Andrea Schrägle: Das hat mit unserem Umfeld zu tun – wir wollen kein Fremdkörper sein und achten das Gemeinwohl. Es hat aber auch mit uns selbst zu tun. Nach Corona und den vielen Krisen danach hatten wir die Idee, die Menschen im Unternehmen wieder zusammenzubringen, dass sie gemeinsam etwas tun, sich engagieren und so wieder näher zusammenrücken. Deshalb gibt es den ganzen Sommer 2023 über unsere nachhaltigen / sozialen RATHGEBER-Team-Events. Die Themen haben sich die einzelnen Gruppen übrigens selbst ausgesucht und organisiert – und dabei sind großartige Aktionen entstanden. Zum Beispiel das Pflanzen von Blühwiesen bei uns auf dem Betriebsgelände, das Bauen von Insektenhotels, Besuche in Seniorenheimen, Nachmittage mit Senioren. Wir bauen Naturlehrpfade und pflanzen Bäume, unterstützen die Münchner Tafel und vieles mehr.  

Das ist nun nicht die klassische Firmen-Party. Wie ist die Idee angekommen? 

Andrea Schrägle: Am Anfang herrschte eine gewisse Unsicherheit. Dann ist schnell eine fantastische Eigendynamik entstanden. Unsere Mitarbeitenden kommen glücklich und erfüllt von ihren Team-Events zurück, weil sie die Gemeinsamkeit spüren und die Nähe, die so entsteht.
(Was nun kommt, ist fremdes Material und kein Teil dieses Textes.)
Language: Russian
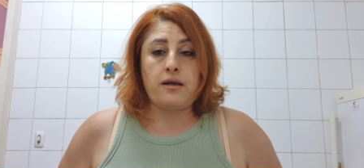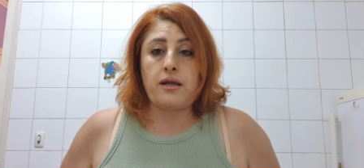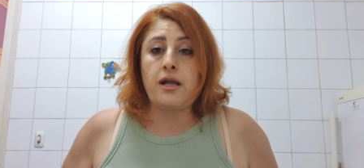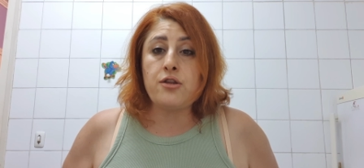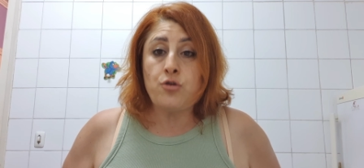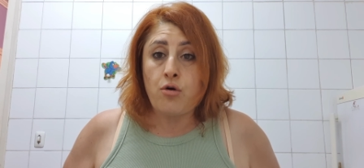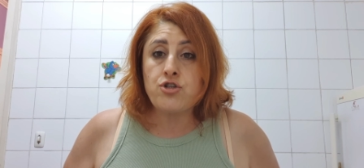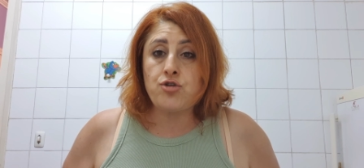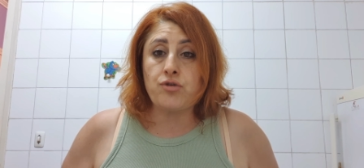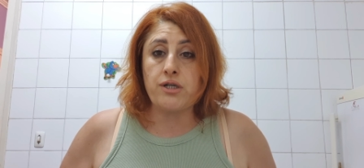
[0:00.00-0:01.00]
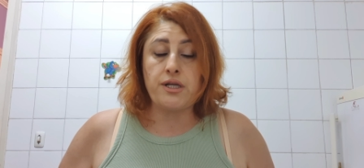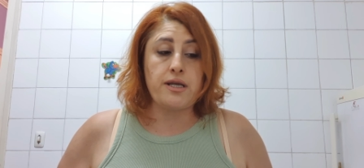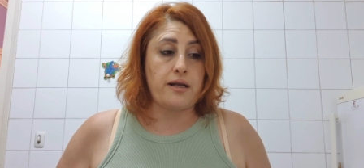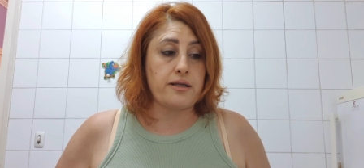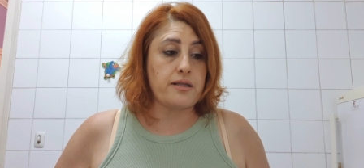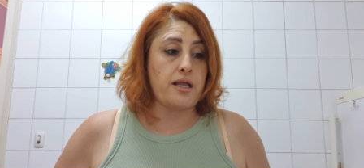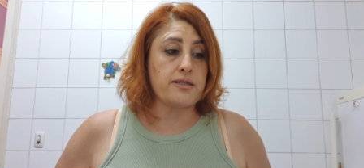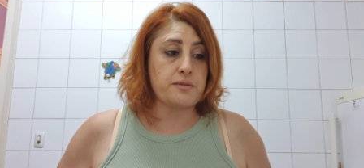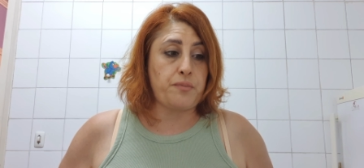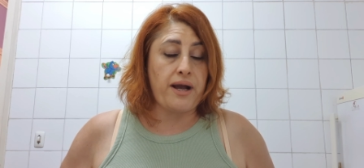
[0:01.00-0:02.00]
И ночью, когда я легла
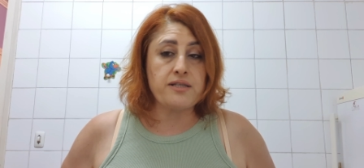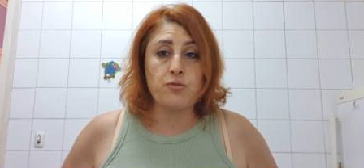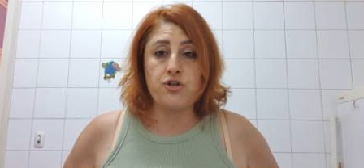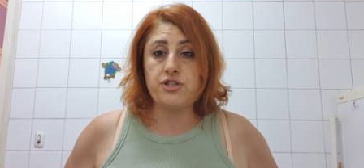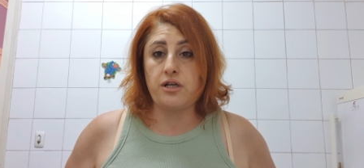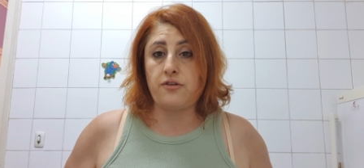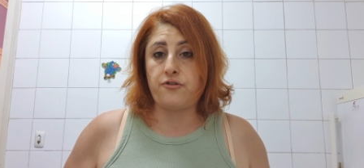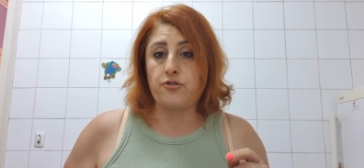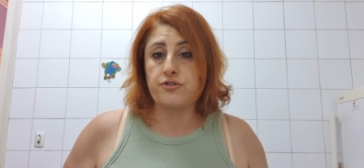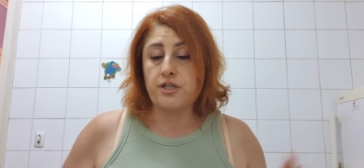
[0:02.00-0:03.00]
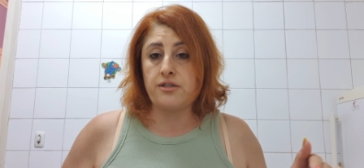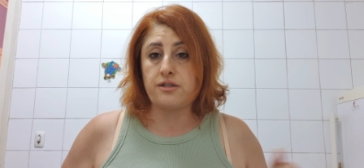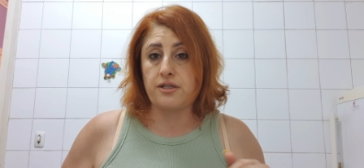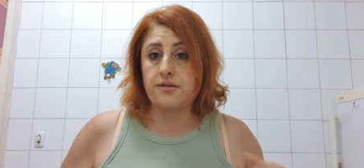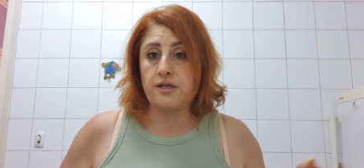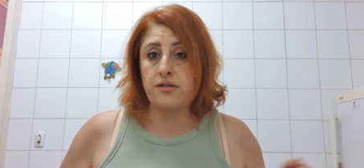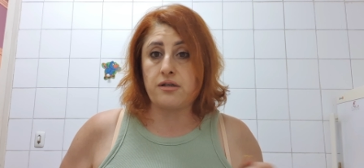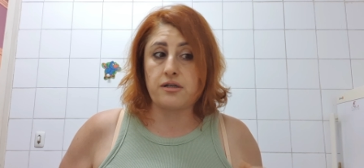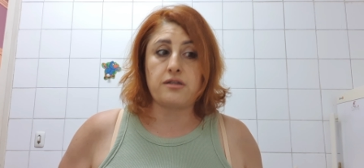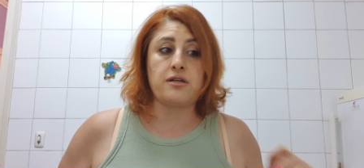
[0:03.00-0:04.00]
спать, мой телефон трин трин трин
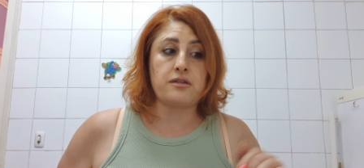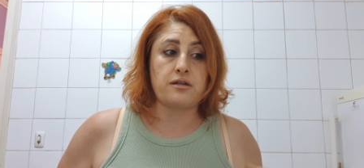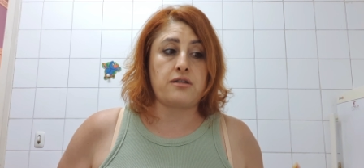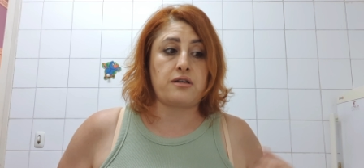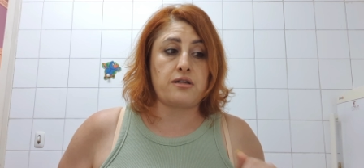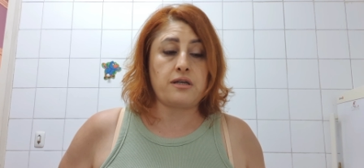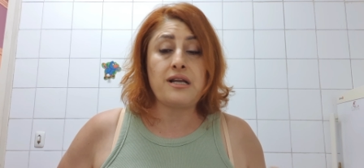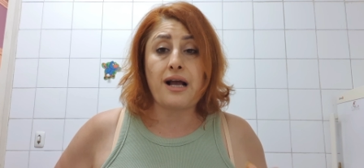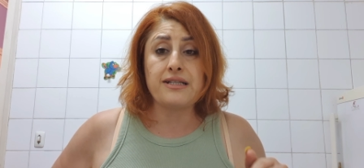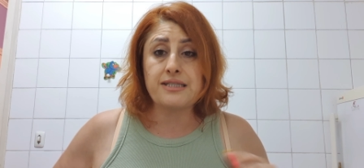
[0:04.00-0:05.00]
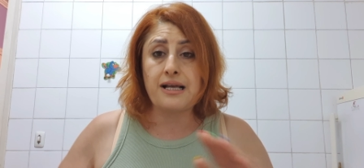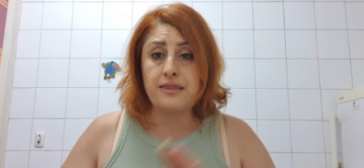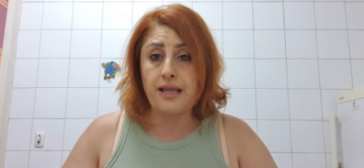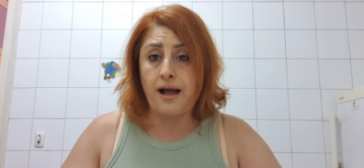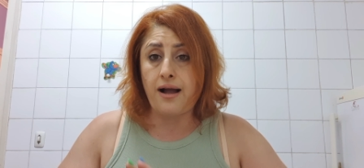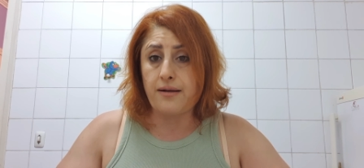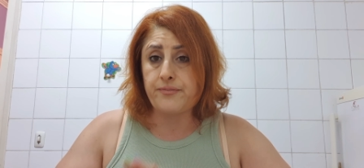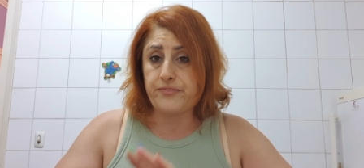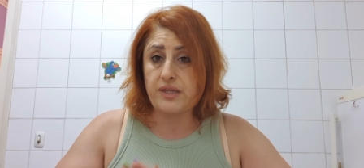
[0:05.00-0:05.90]
трин трин трин трин трин хотя наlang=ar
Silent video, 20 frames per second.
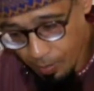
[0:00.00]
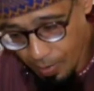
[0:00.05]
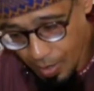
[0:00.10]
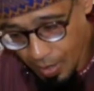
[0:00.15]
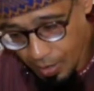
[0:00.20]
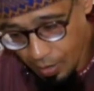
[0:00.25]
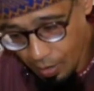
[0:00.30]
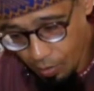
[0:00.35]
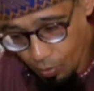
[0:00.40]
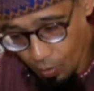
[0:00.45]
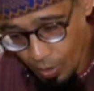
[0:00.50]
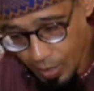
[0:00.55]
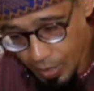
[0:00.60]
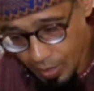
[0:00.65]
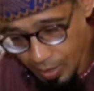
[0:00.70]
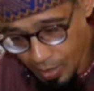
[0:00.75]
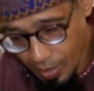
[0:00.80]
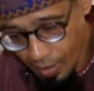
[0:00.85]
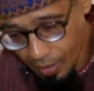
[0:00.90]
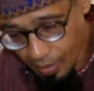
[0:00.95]
معنا
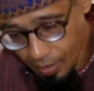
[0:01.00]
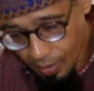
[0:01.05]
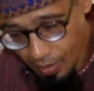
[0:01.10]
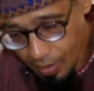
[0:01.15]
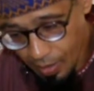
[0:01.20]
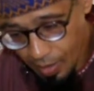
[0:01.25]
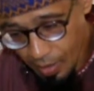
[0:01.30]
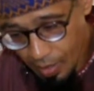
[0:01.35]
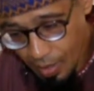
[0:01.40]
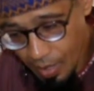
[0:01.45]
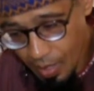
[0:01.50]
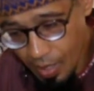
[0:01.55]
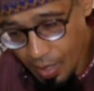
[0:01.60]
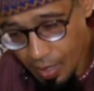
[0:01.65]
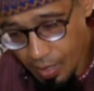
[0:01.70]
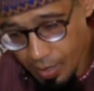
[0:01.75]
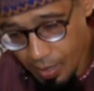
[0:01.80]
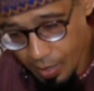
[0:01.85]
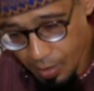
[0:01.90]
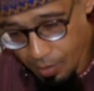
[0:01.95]
الوالده
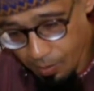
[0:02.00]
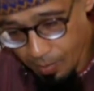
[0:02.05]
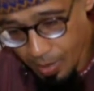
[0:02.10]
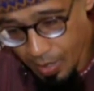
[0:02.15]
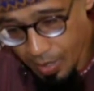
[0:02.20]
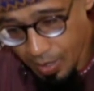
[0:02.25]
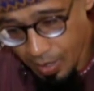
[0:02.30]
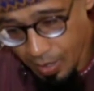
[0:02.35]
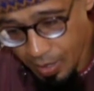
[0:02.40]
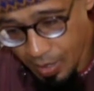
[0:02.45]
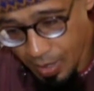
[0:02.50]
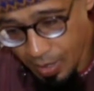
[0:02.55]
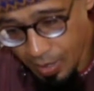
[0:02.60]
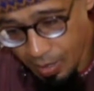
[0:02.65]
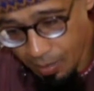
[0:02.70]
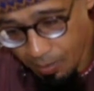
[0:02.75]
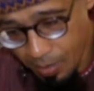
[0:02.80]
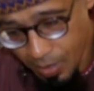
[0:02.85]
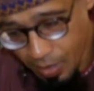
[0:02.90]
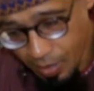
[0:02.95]
عانت معنا حتى
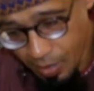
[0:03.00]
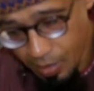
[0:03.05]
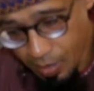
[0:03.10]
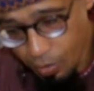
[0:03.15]
هي مسكينه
Ich bin mir sicher, das gibt uns einen Spirit, der uns auch die nächsten Jahre noch begleiten wird. Und natürlich feiern wir auch noch gemeinsam, wenn auch in einem etwas kleineren Rahmen. 

Was wird ihr persönliches Team-Event? 

Andrea Schrägle: Wir sind mit unserem Team bei der Münchner Tafel – wir sammeln Spenden, sortieren, verpacken und verteilen die Lebensmittel, sind ansprechbar bei Problemen. Das wird für unser Team eine nachhaltige Erfahrung.  

Zum Abschluss noch ein Blick nach vorne: Wo steht RATHGEBER in zehn Jahren? 

Andreas Schrägle: RATHGEBER in zehn Jahren ist ein Unternehmen, das sich im Bereich Produktkennzeichnung sprunghaft weiterentwickelt hat. Da spreche ich von nachhaltigen und intelligenten Produktkennzeichnung, von Hightech-Anwendungen und Dienstleistungen. Darüber hinaus werden wir in Deutschland und Tschechien mit motivierten und zufriedenen Mitarbeitern klimaneutral produzieren. Große Aufgaben! Wir freuen uns sehr darauf.